[Saved data entries]
========
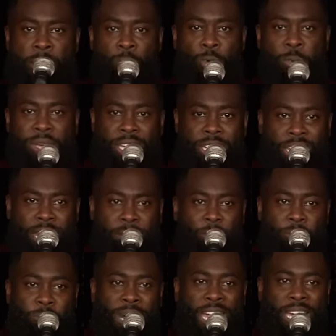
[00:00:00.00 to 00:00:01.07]
We'd be in the
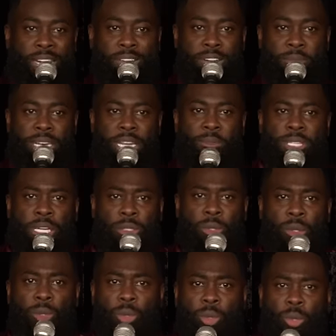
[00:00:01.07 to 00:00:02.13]
neighborhood playing, and my dad was like,
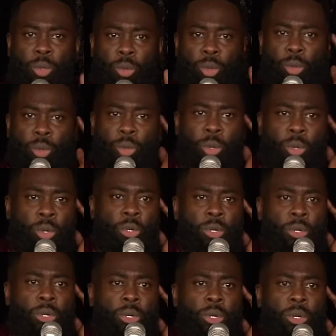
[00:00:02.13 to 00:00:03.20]
do, do, do, do, do, do, do,
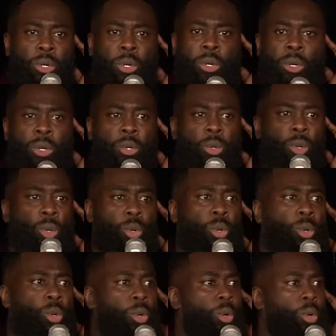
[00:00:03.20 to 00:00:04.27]
do,
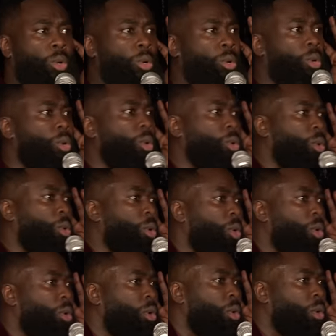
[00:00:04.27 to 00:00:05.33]
do, do, do, do.
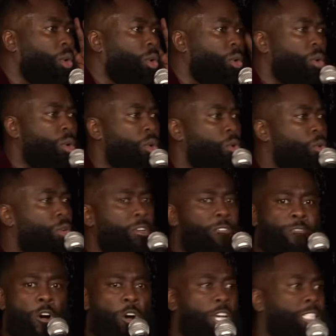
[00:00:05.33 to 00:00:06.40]
Who the
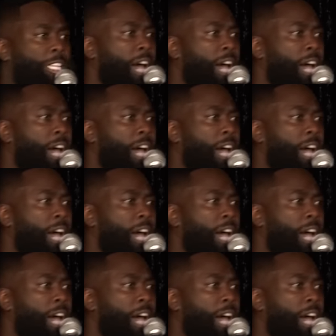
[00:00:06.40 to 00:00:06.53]
fuck is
========
Reproduce the complete set of records verbatim and omit the pictures.

» Response to the task
[00:00:00.00 to 00:00:01.07]
We'd be in the
[00:00:01.07 to 00:00:02.13]
neighborhood playing, and my dad was like,
[00:00:02.13 to 00:00:03.20]
do, do, do, do, do, do, do,
[00:00:03.20 to 00:00:04.27]
do,
[00:00:04.27 to 00:00:05.33]
do, do, do, do.
[00:00:05.33 to 00:00:06.40]
Who the
[00:00:06.40 to 00:00:06.53]
fuck is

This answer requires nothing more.